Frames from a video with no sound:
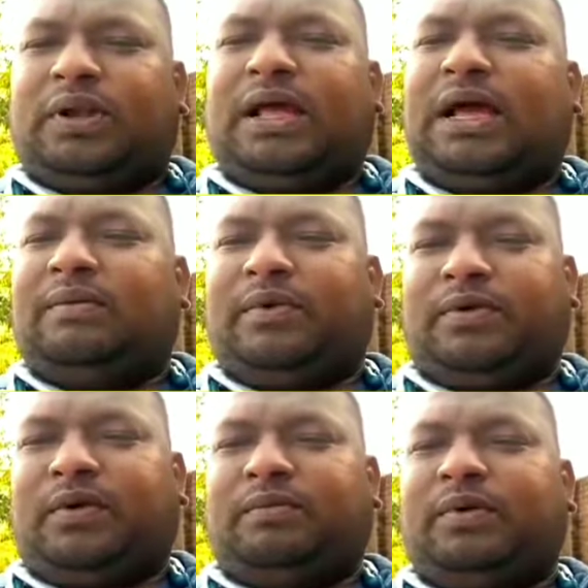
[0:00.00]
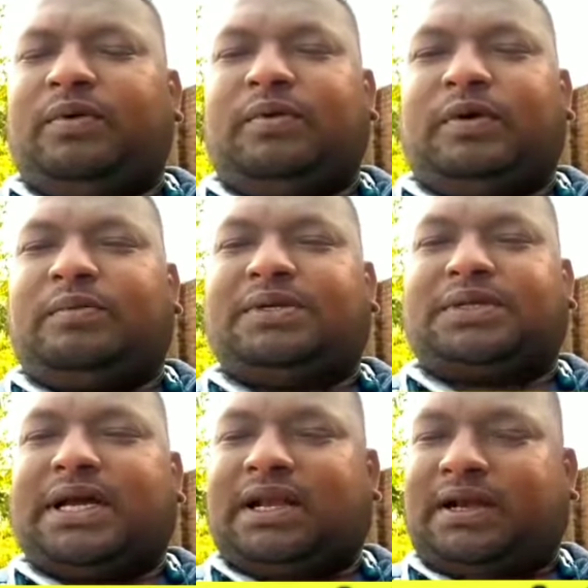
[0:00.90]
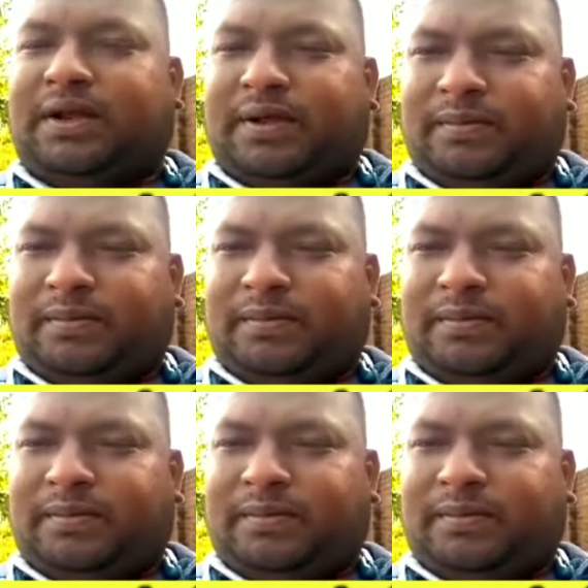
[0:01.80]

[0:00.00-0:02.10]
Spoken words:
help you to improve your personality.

□ □ □

Work task » Print the material word for word; images are to be left out.

Exercise result »
Frames from a video with no sound:
[0:00.00]
[0:00.90]
[0:01.80]

[0:00.00-0:02.10]
Spoken words:
help you to improve your personality.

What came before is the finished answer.